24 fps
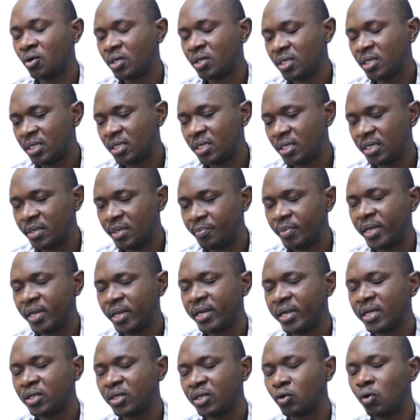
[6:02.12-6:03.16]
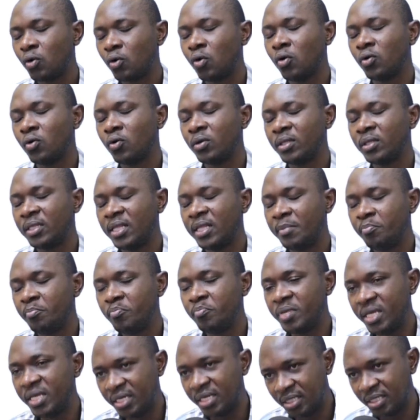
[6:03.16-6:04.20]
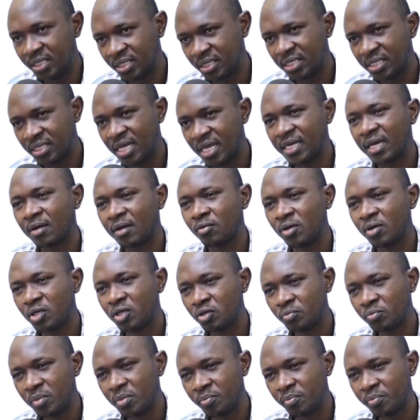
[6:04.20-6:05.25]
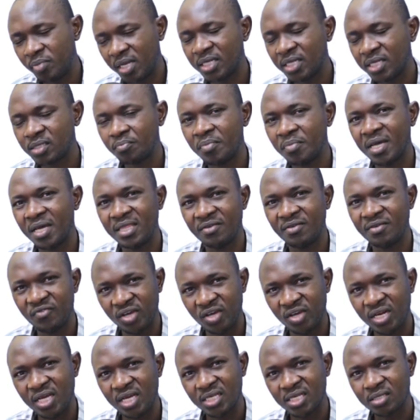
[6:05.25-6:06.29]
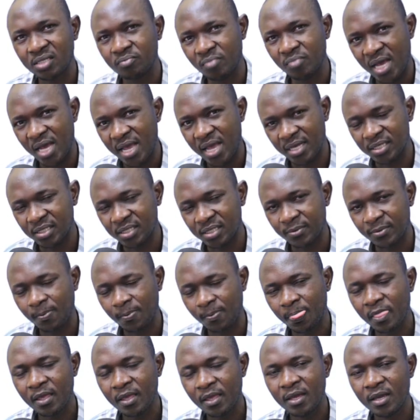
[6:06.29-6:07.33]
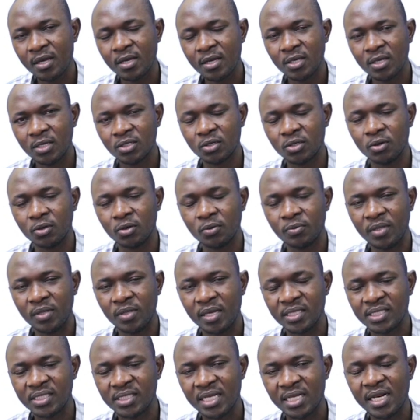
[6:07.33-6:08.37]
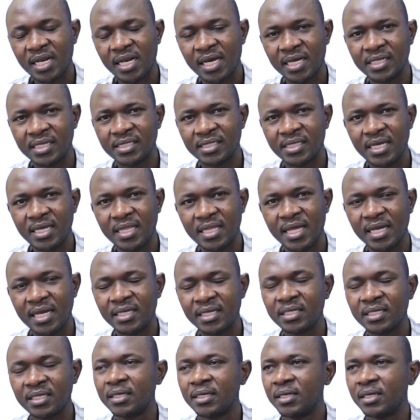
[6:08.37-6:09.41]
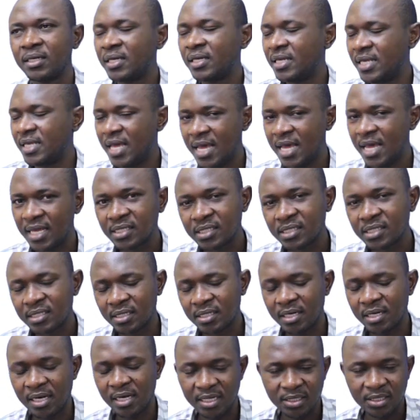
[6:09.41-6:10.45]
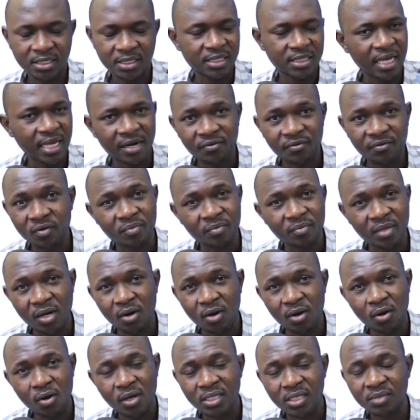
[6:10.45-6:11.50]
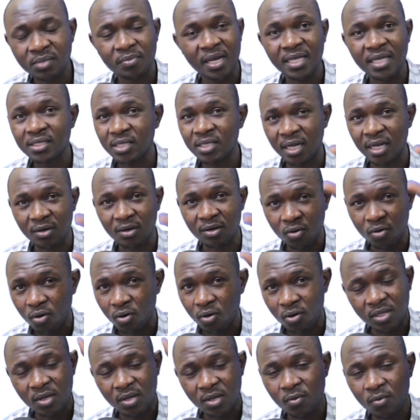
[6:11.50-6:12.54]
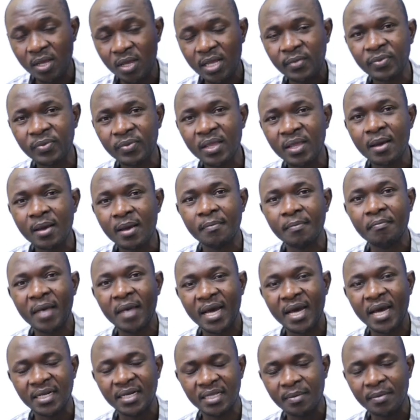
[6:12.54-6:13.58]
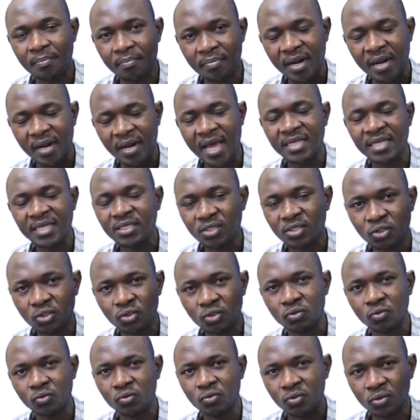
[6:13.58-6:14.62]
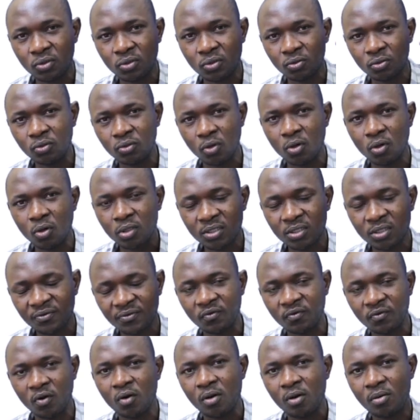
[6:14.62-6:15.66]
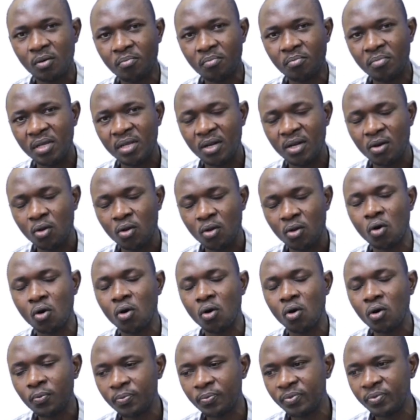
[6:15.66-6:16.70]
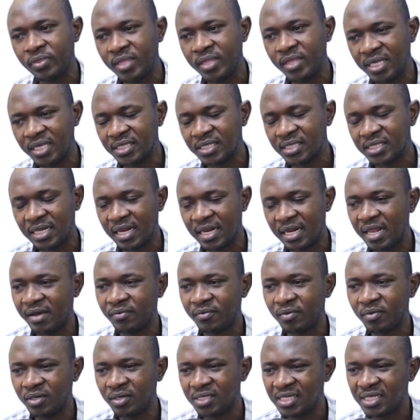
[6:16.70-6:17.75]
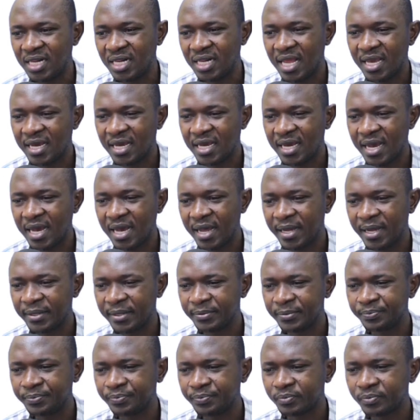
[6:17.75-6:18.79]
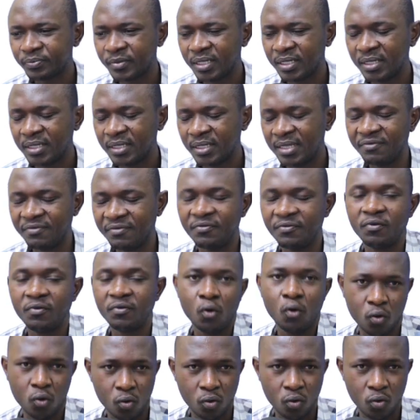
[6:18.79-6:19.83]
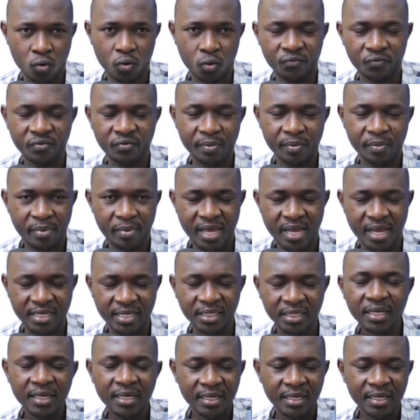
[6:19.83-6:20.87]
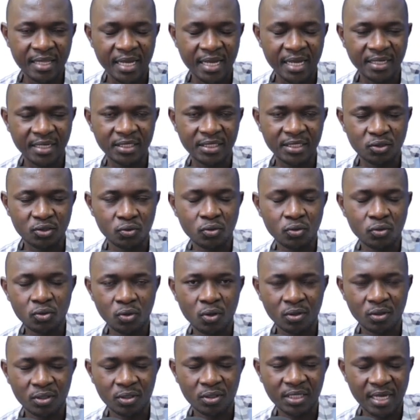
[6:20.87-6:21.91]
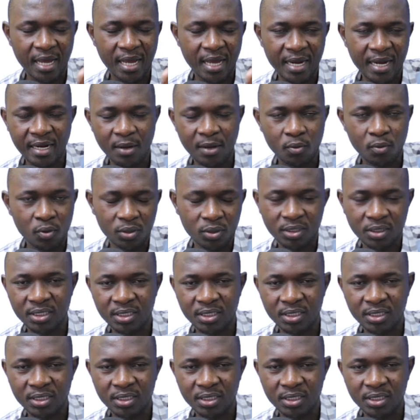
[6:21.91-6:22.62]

So the seller can say that, yes, let's start from the lowest price and go all the way, but the price should not fall below this level. It's like the floor of the price, that it should not, under whatever circumstances, go below this level. That is what we're talking about.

☆ ☆ ☆ ☆

The listing should be transcribed exactly. No picture is to appear in the transcription.

24 fps
[6:02.12-6:03.16]
[6:03.16-6:04.20]
[6:04.20-6:05.25]
[6:05.25-6:06.29]
[6:06.29-6:07.33]
[6:07.33-6:08.37]
[6:08.37-6:09.41]
[6:09.41-6:10.45]
[6:10.45-6:11.50]
[6:11.50-6:12.54]
[6:12.54-6:13.58]
[6:13.58-6:14.62]
[6:14.62-6:15.66]
[6:15.66-6:16.70]
[6:16.70-6:17.75]
[6:17.75-6:18.79]
[6:18.79-6:19.83]
[6:19.83-6:20.87]
[6:20.87-6:21.91]
[6:21.91-6:22.62]

So the seller can say that, yes, let's start from the lowest price and go all the way, but the price should not fall below this level. It's like the floor of the price, that it should not, under whatever circumstances, go below this level. That is what we're talking about.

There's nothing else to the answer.